--- Provided entries ---

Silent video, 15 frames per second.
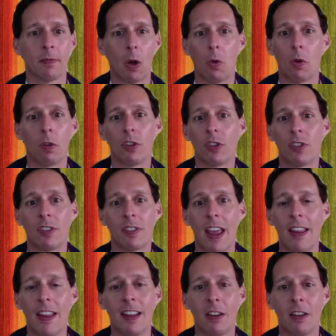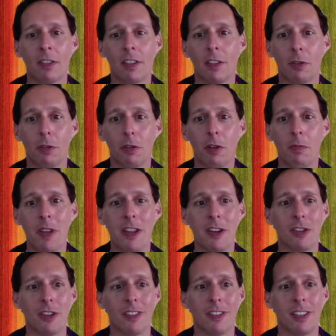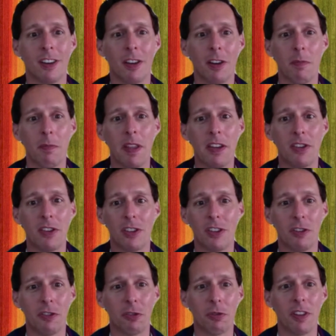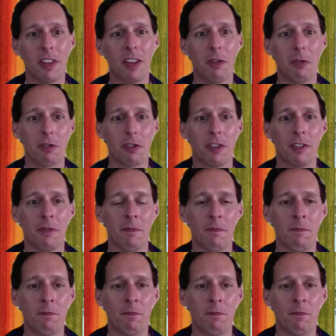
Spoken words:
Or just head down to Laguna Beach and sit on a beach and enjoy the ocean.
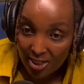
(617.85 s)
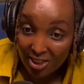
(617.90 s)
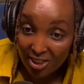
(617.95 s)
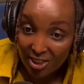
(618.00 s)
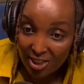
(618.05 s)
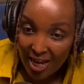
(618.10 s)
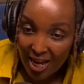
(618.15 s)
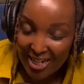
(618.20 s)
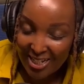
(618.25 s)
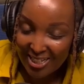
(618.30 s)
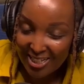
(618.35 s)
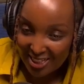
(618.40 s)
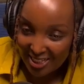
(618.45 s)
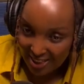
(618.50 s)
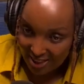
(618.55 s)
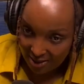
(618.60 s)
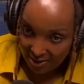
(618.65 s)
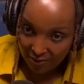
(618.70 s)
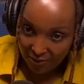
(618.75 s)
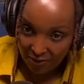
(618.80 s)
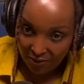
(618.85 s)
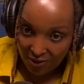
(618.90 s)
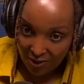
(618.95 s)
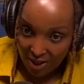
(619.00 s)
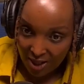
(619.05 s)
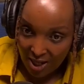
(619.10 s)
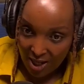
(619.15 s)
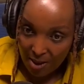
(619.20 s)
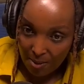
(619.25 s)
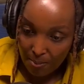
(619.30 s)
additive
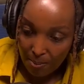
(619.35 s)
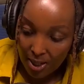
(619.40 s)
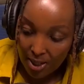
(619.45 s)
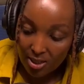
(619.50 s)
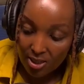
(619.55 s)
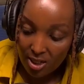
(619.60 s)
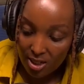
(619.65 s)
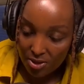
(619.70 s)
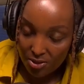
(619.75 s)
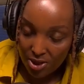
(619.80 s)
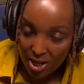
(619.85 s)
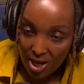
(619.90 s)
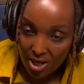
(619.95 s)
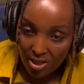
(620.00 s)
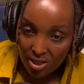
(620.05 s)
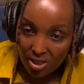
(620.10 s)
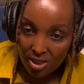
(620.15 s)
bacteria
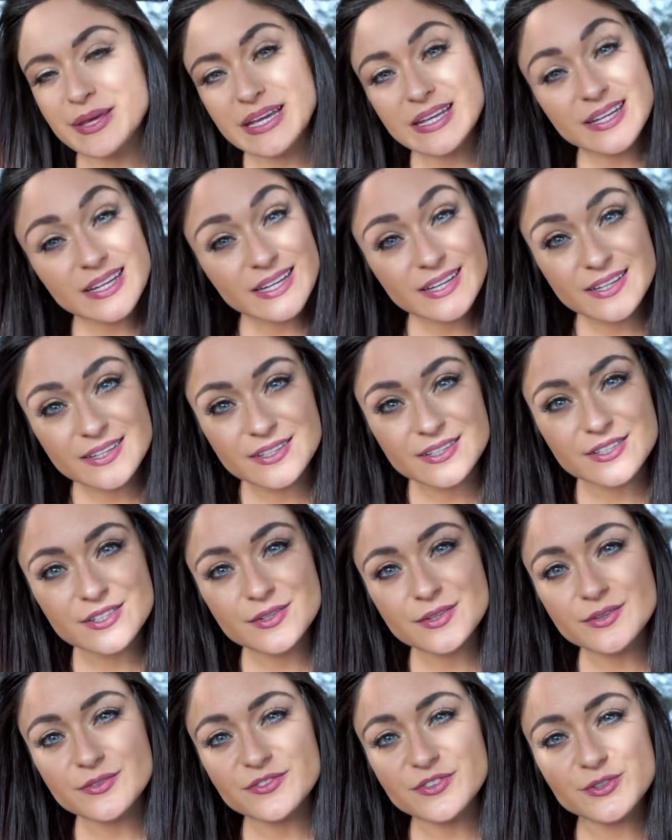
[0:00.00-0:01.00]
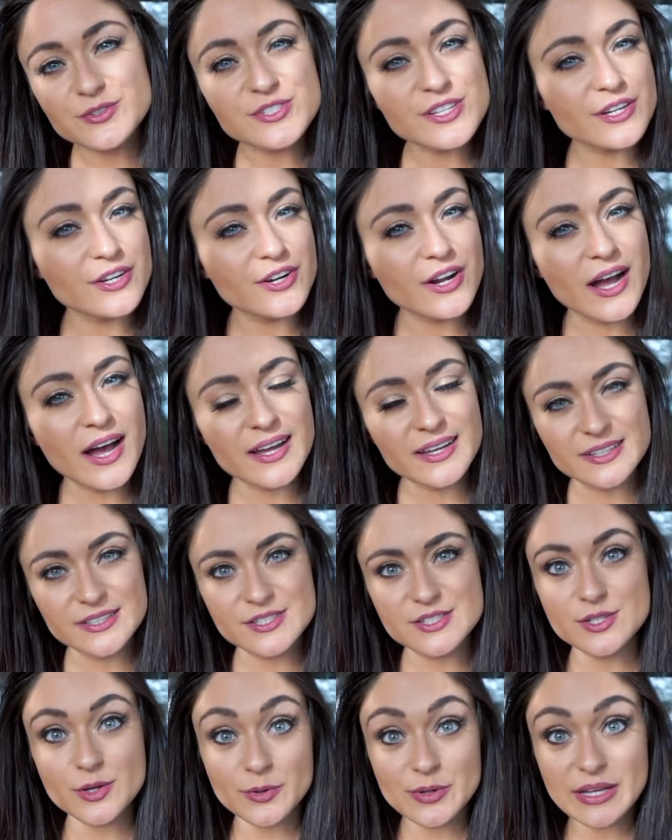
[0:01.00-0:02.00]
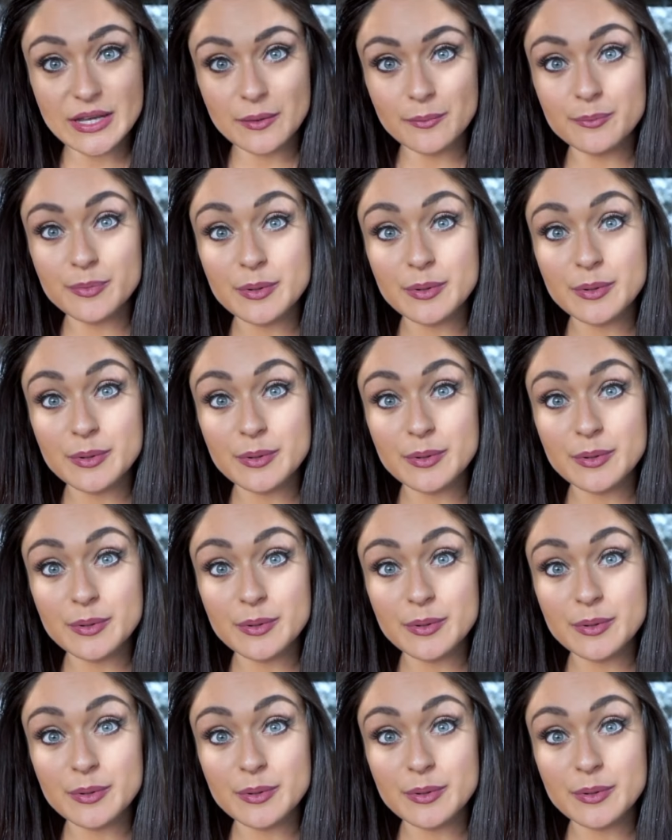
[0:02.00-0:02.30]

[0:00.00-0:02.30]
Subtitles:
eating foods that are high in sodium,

---
--- Provided entries ---

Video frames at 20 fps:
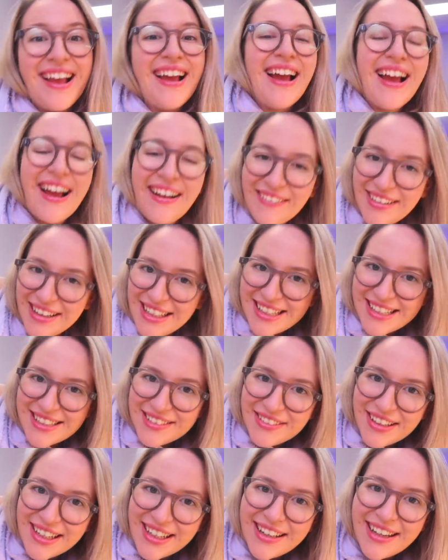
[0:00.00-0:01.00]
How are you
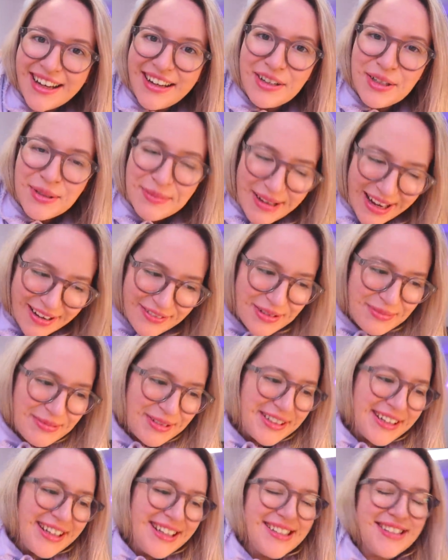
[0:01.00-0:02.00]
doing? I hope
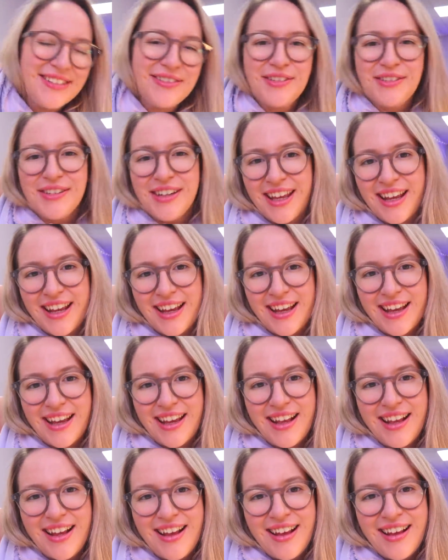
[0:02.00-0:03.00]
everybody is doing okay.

---

* [Instructions for the task]
Say how many lines of the records contain the word "frames", and give no other output.

* [Output]
2